CREDIT: Jason Farnell, Commercial Risk Management
In an un-amended JCT design and build contract, the Contractor’s obligation in respect of design is to ‘complete the design’, meaning that the Client will have prepared initial designs for the project which need to be finalised by the Contractor. The extent to which the design has already been carried out by the Client will dictate the amount of designing which remains to be done by the Contractor. The intention being that this enables contracts to be procured for projects which have component elements which have been defined to varying degrees of completeness, with a view to having specialist input to fulfil outline designs once the project is let.
The designing Contractor’s responsibility for design, the ‘standard of care’ owed, is the ‘reasonable skill and care’ of an ‘architect or other appropriate professional designer’ – this is an important definition since it is a legally recognised standard by which the competence of the Contractor’s design performance is measured. Any complaints about the adequacy of the design which is produced by the Contractor would need to establish that there has been a failure to design in accordance with the standard to be expected of a reasonably competent architect, or other professional designer, in order to succeed.
How often is the standard form contract offered in its un-amended state? From my experience, rarely and bespoke amendments vary from minor tinkering to wholesale redrafting imposing onerous obligations.
When design & build style contracting first became popular, it was envisaged that there would be two sets of designers; the Client’s team which would have developed the basic design for planning consent and procurement; and the Contractor’s designers who would develop the basic design, complete it and build it. This is still enshrined in the JCT contact with the now familiar terms ‘Employer’s Requirements’ and ‘Contractor’s Proposals’ – the ‘What’ and the ‘How’ if you like of the project design. This is seldom however implemented as the Joint Contracts Tribunal intended it to be. Frequently the designers are novated to the Contractor, with responsibility then being transferred to the Contractor as if it had developed the design from the outset, not just the completion of the outstanding detail that remained to be done when the Contract was placed.

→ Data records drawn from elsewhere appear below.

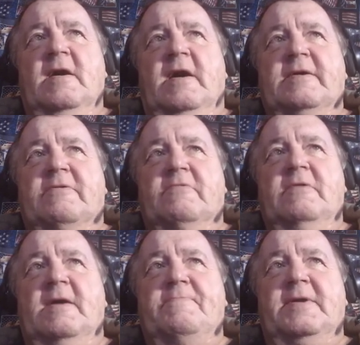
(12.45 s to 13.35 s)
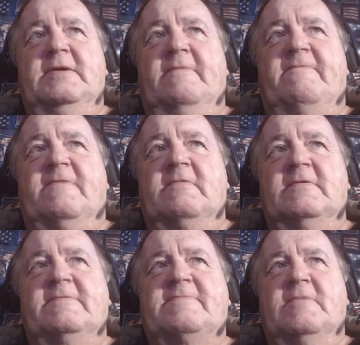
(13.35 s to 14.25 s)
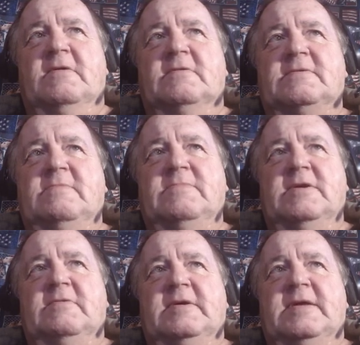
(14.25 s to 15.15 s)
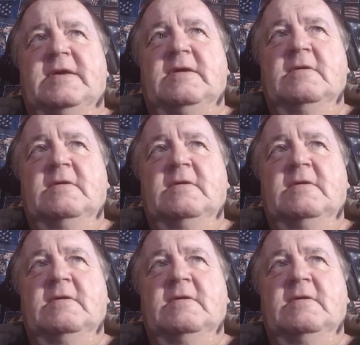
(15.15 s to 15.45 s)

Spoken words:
I grew up in a very small community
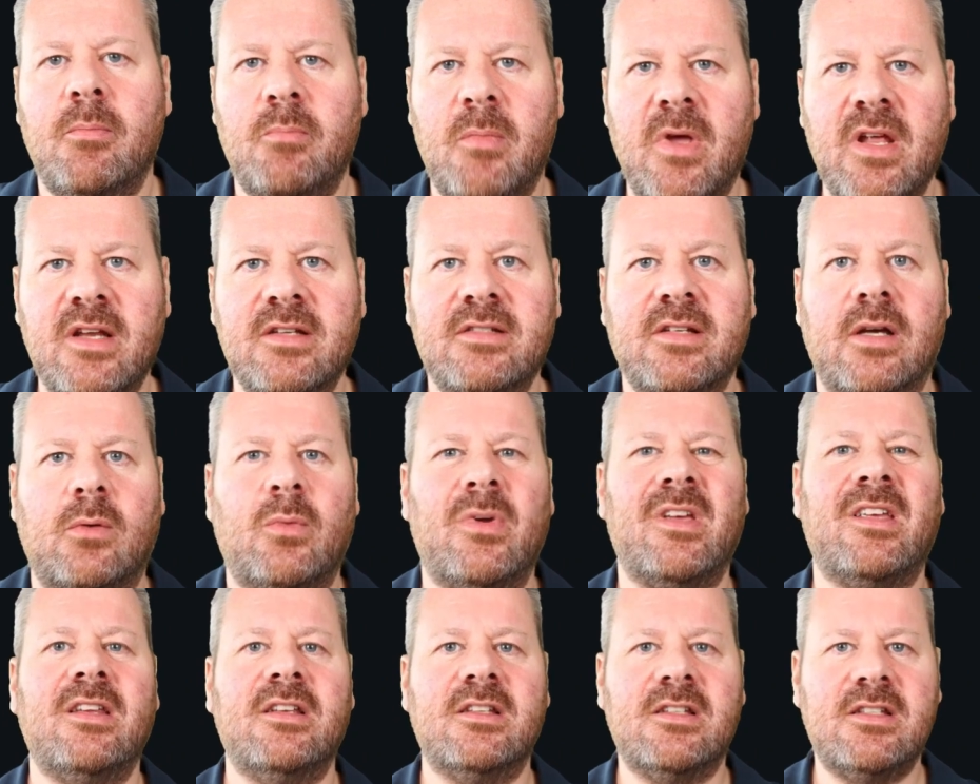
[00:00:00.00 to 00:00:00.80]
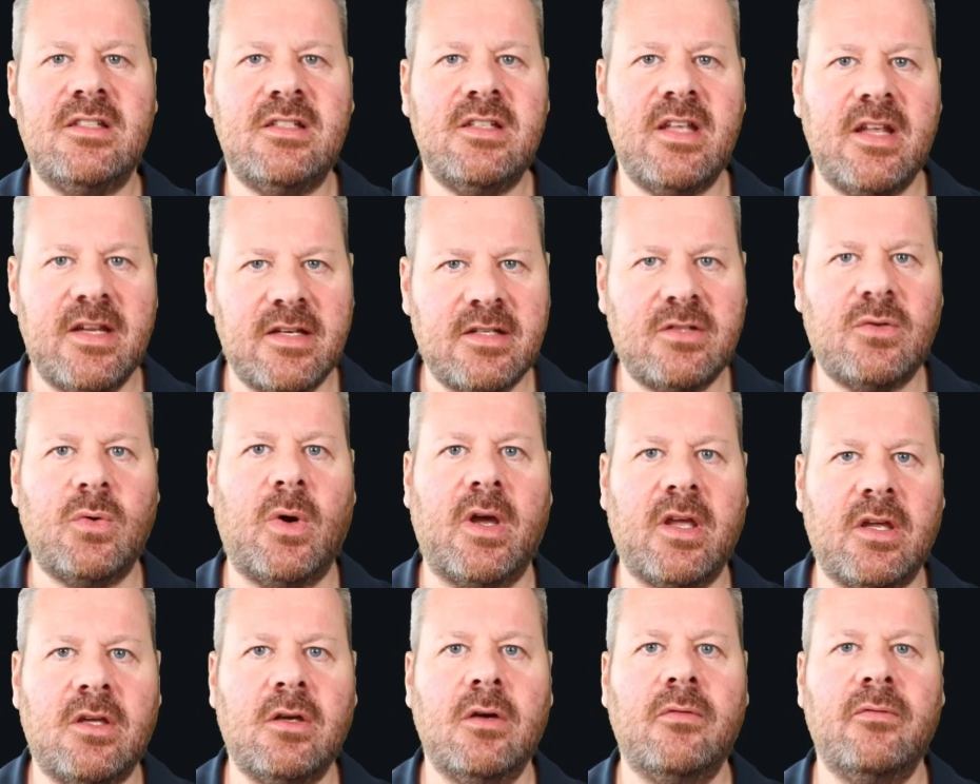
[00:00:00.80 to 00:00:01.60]
means that we can sit
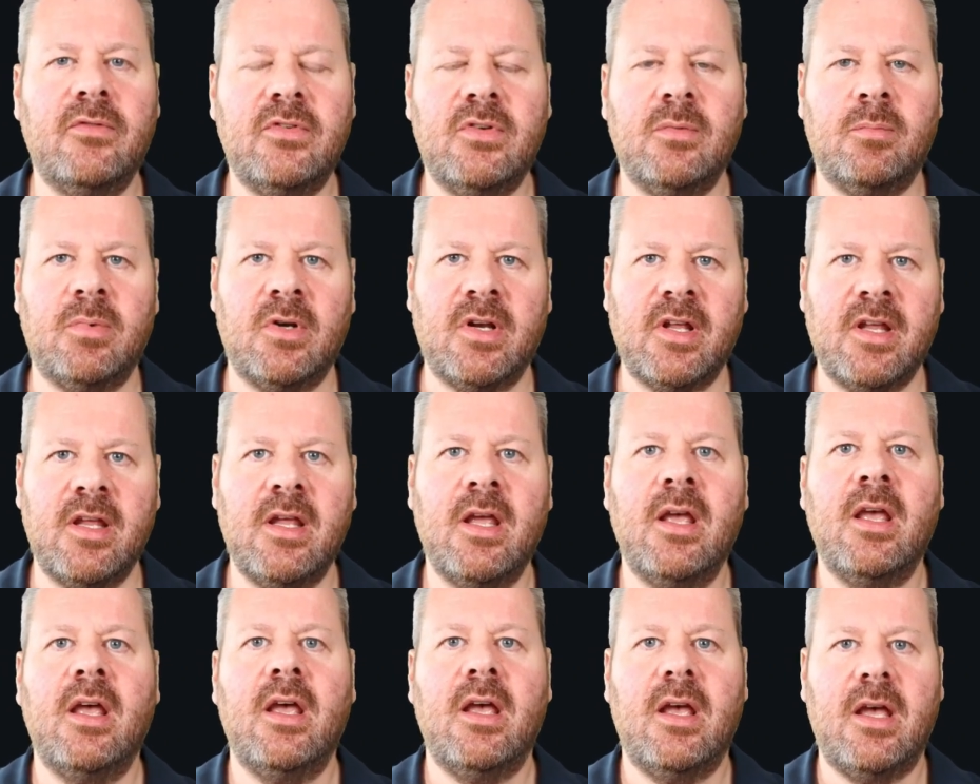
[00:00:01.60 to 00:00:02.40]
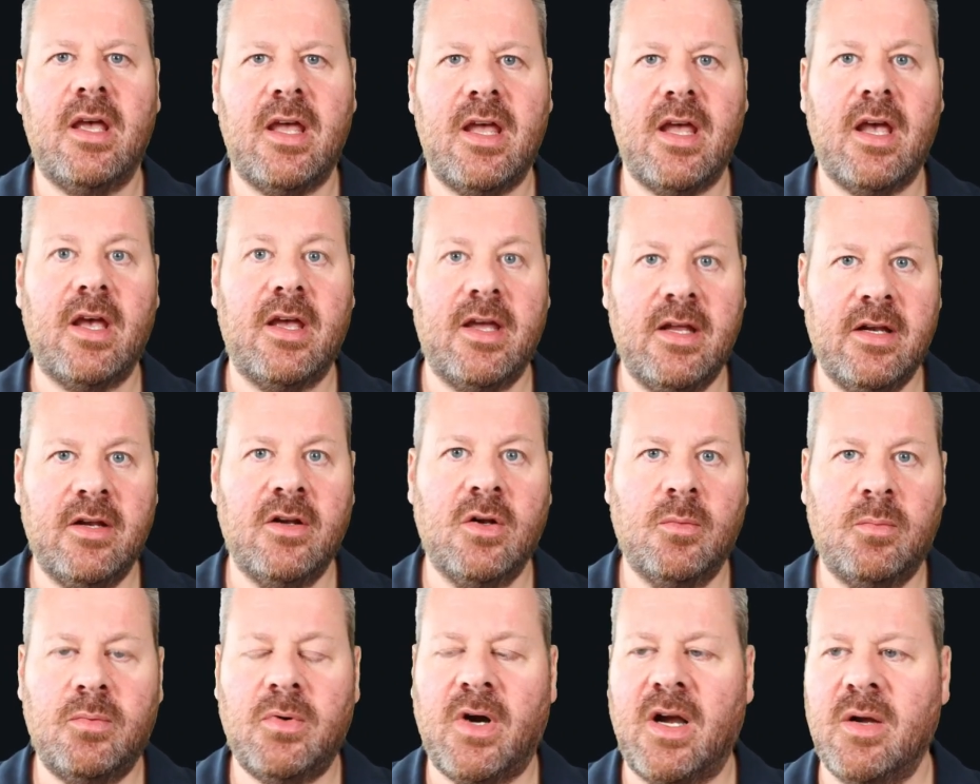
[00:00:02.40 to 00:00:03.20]
quite comfortably in an
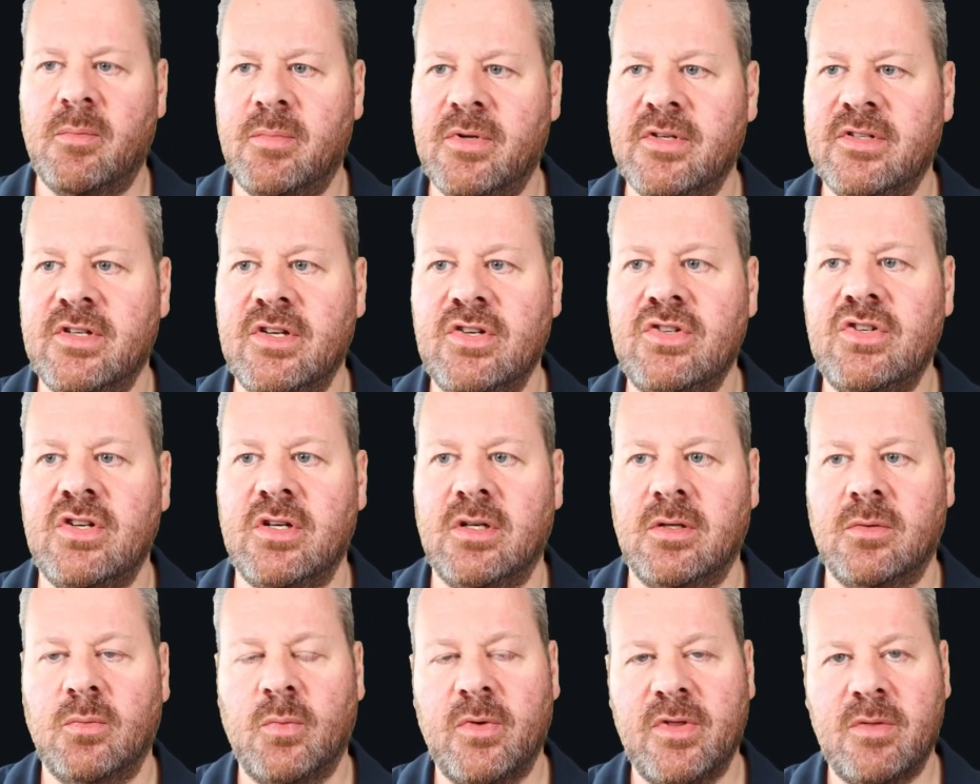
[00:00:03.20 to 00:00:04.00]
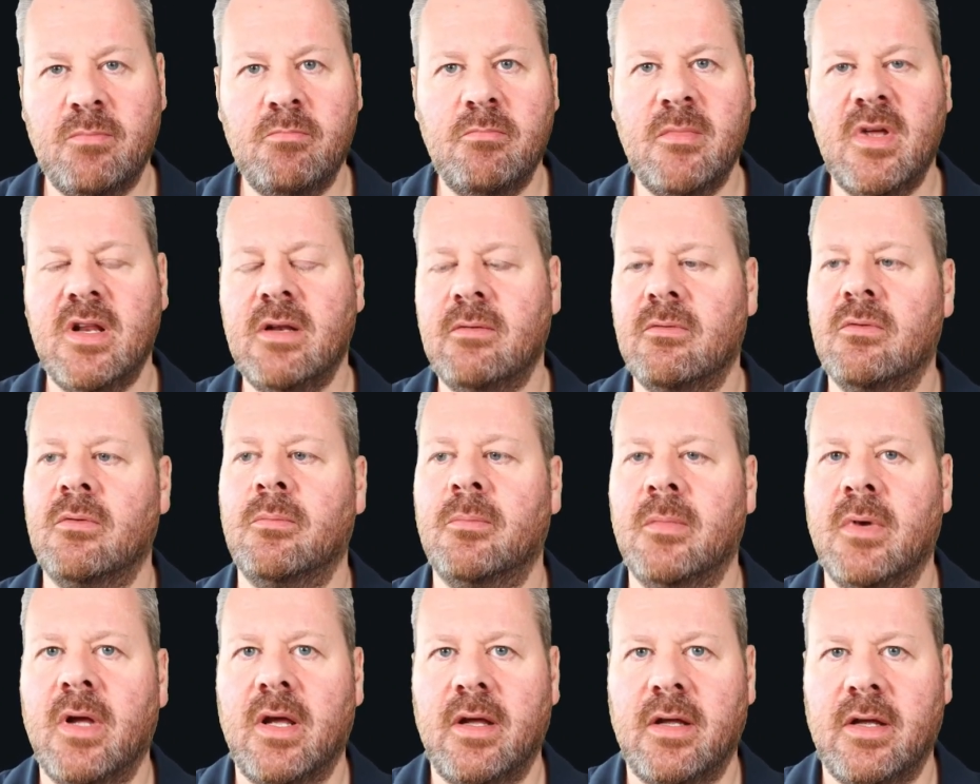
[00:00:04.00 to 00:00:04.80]
upright position with
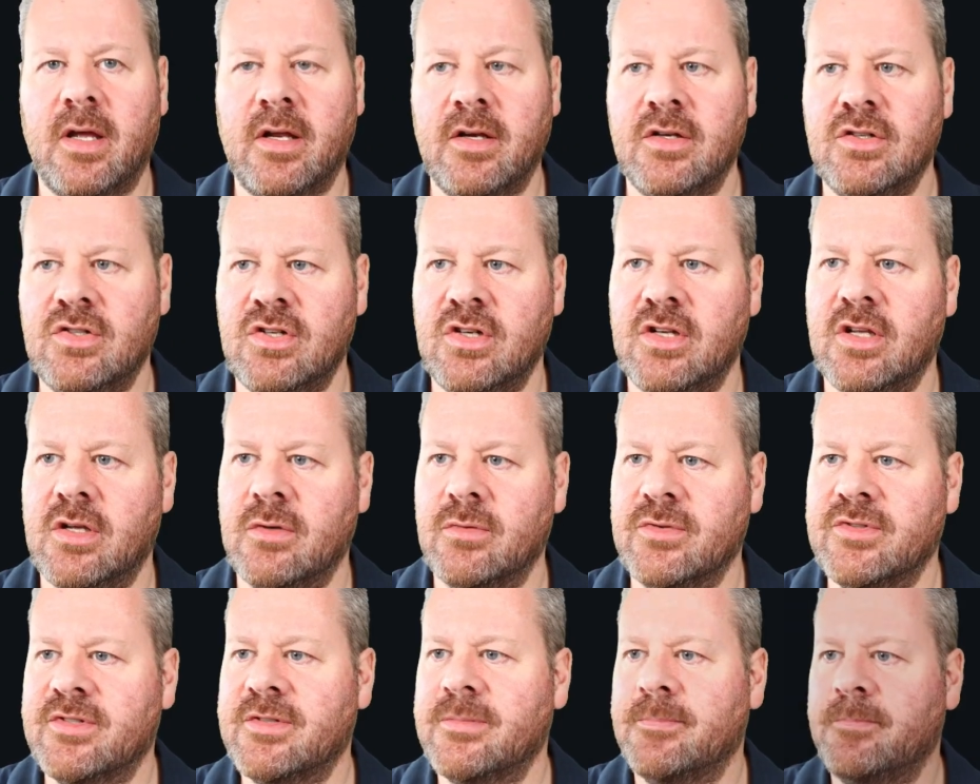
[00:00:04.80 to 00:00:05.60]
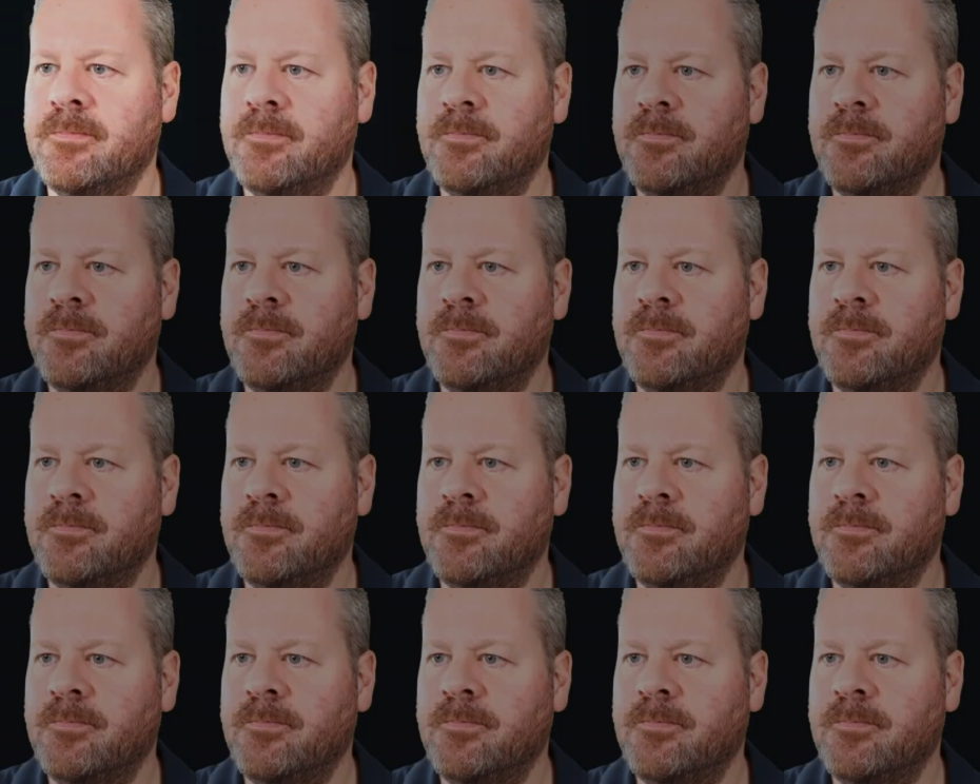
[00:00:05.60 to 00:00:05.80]
minimum energy use.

This creeping design responsibility may be subtly imposed with the effect that the risk assumed by the Contractor is very much greater than might otherwise be the case. Errors and discrepancies in designs which were originated long before the successful Contractor is appointed may become its responsibility, with someone else choosing how to overcome the problem and the Contractor picking up the cost.
It is important to be quite clear about the extent of design obligations which are to be assumed under the Contract, that PI Insurers are involved in the bidding process, particularly where unusual bespoke contract amendments are being offered and to ensure that the executed Contract properly articulates the Parties’ respective design responsibilities.
Standard design and build contracts are far from straightforward, compound this with amendments and proceed with caution!